L'attuale generazione di giovani può percepire il Ritalin e altri stimolanti prescritti come sicuri perché hanno visto i loro amici e fratelli portarli quotidianamente sotto le cure di un medico per l'ADHD.
Ma molti portano un'avvertenza "scatola nera" sugli effetti collaterali e hanno effetti molto diversi sul cervello delle persone senza ADHD e se assunti con alcol o altri farmaci.
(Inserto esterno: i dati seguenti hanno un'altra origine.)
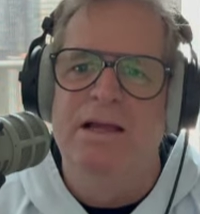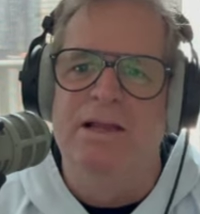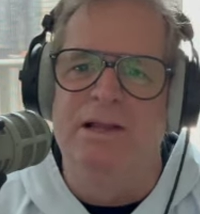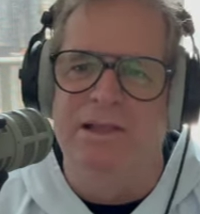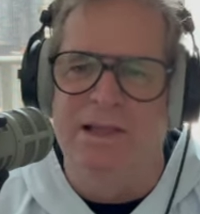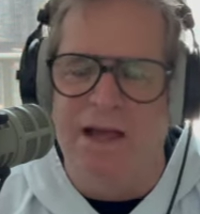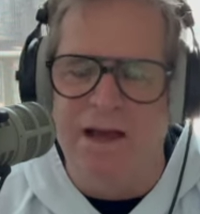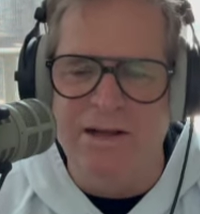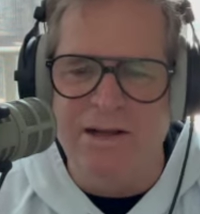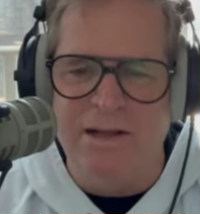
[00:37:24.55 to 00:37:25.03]

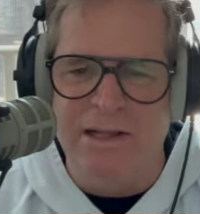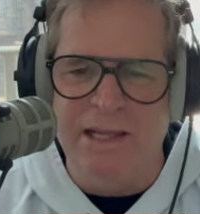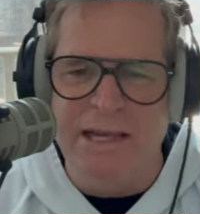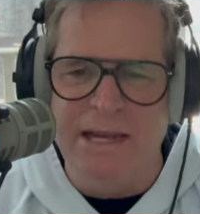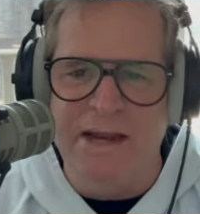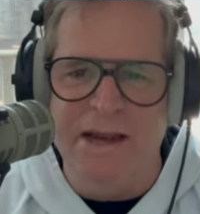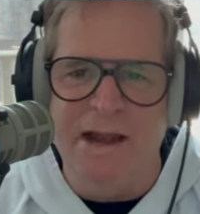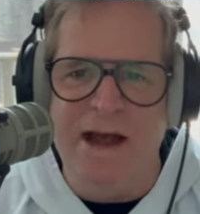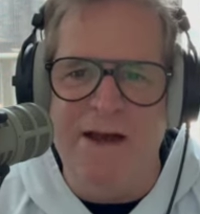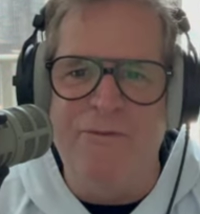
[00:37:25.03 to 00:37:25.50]
Luckily
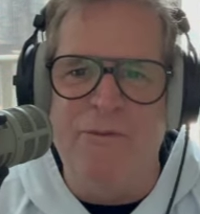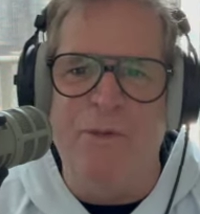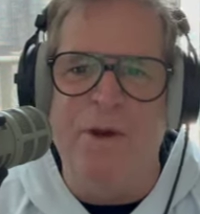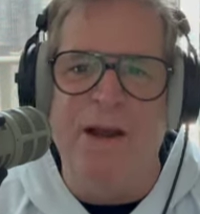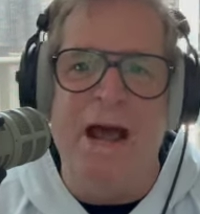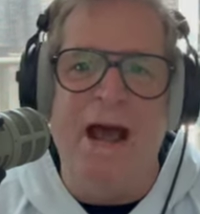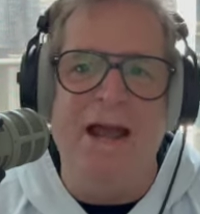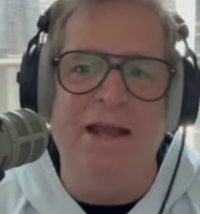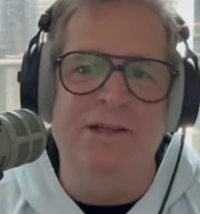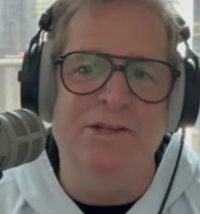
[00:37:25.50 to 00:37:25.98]
enough,
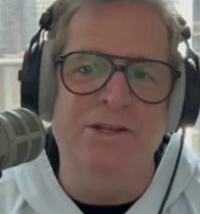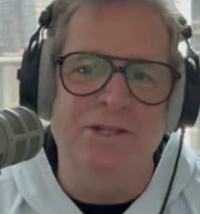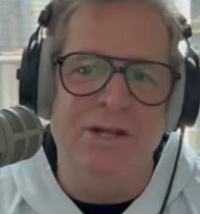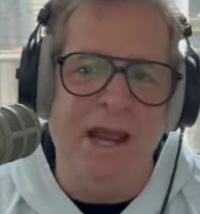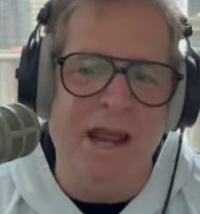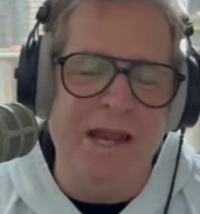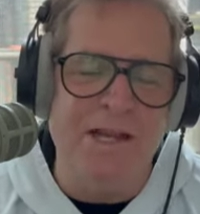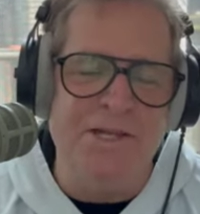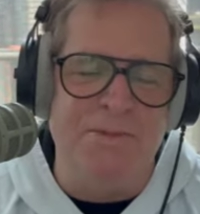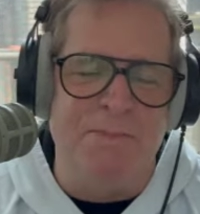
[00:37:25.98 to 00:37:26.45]
when I
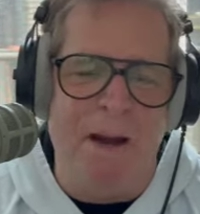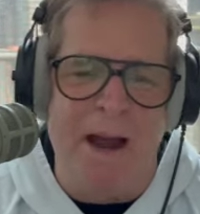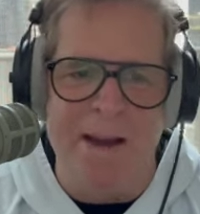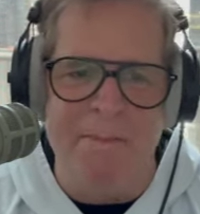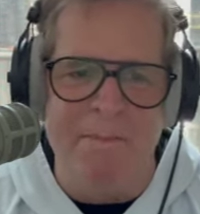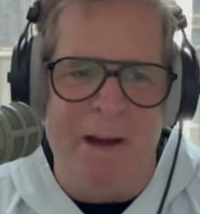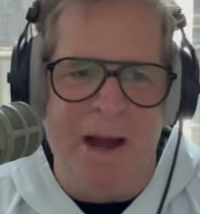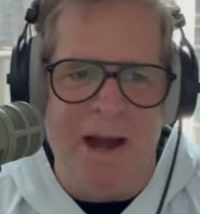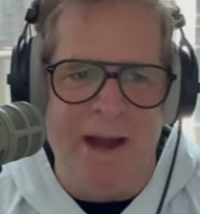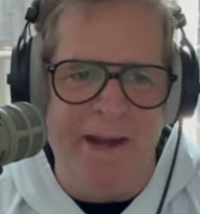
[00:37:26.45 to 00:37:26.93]
change my
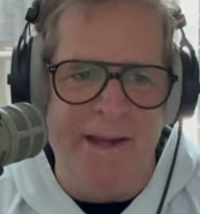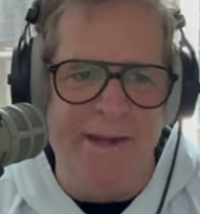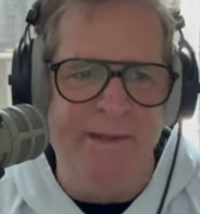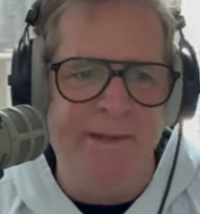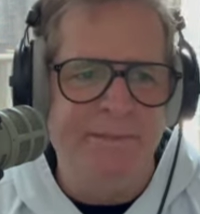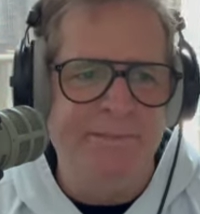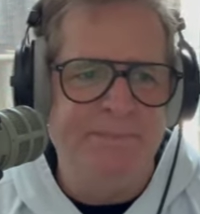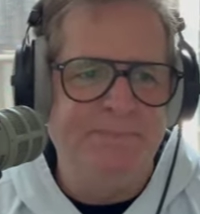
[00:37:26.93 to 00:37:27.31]
mind,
La combinazione di stimolanti e alcol può essere particolarmente pericolosa perché i farmaci contrastano i naturali effetti sedativi dell'alcol, aumentando il rischio di comportamenti a rischio come la violenza e la guida in stato di ebbrezza.
"Prima le persone iniziano a fare un uso improprio di droghe di qualsiasi tipo, più è probabile che sviluppino problemi di tossicodipendenza", afferma Austic. "Il fatto che l'età massima per iniziare a fare un uso improprio di stimolanti prescritti sia tra i 16 ei 19 anni dovrebbe preoccupare coloro che capiscono come funziona la tossicodipendenza".
Sulla base dei suoi dati, Austic sta lavorando con i colleghi dell'Università del Michigan per sviluppare un intervento che aiuti i giovani che vengono trattati con stimolanti per l'ADHD a comprendere i pericoli della condivisione della loro medicina con gli altri e il rischio che altri potrebbero voler rubare la loro pillole da usare da soli.
Altre ricerche hanno dimostrato che un quarto degli adolescenti che hanno una prescrizione di farmaci per l'ADHD la condividono o la vendono, spesso perché sono sotto pressione o vittime di bullismo, e al sette per cento è stato rubato il farmaco.
"In definitiva, abbiamo bisogno di vedere più interventi che siano interventi scolastici e di ambulatorio medico a partire dalla prima adolescenza, sia per i giovani che hanno una prescrizione sia per quelli che non ne hanno", dice.
La condivisione delle informazioni non dovrebbe fermarsi all'adolescente poiché anche i genitori di bambini e adolescenti che usano farmaci per l'ADHD dovrebbero essere formati per comprendere la realtà dell'uso improprio di stimolanti e per monitorare la fornitura di farmaci del proprio bambino.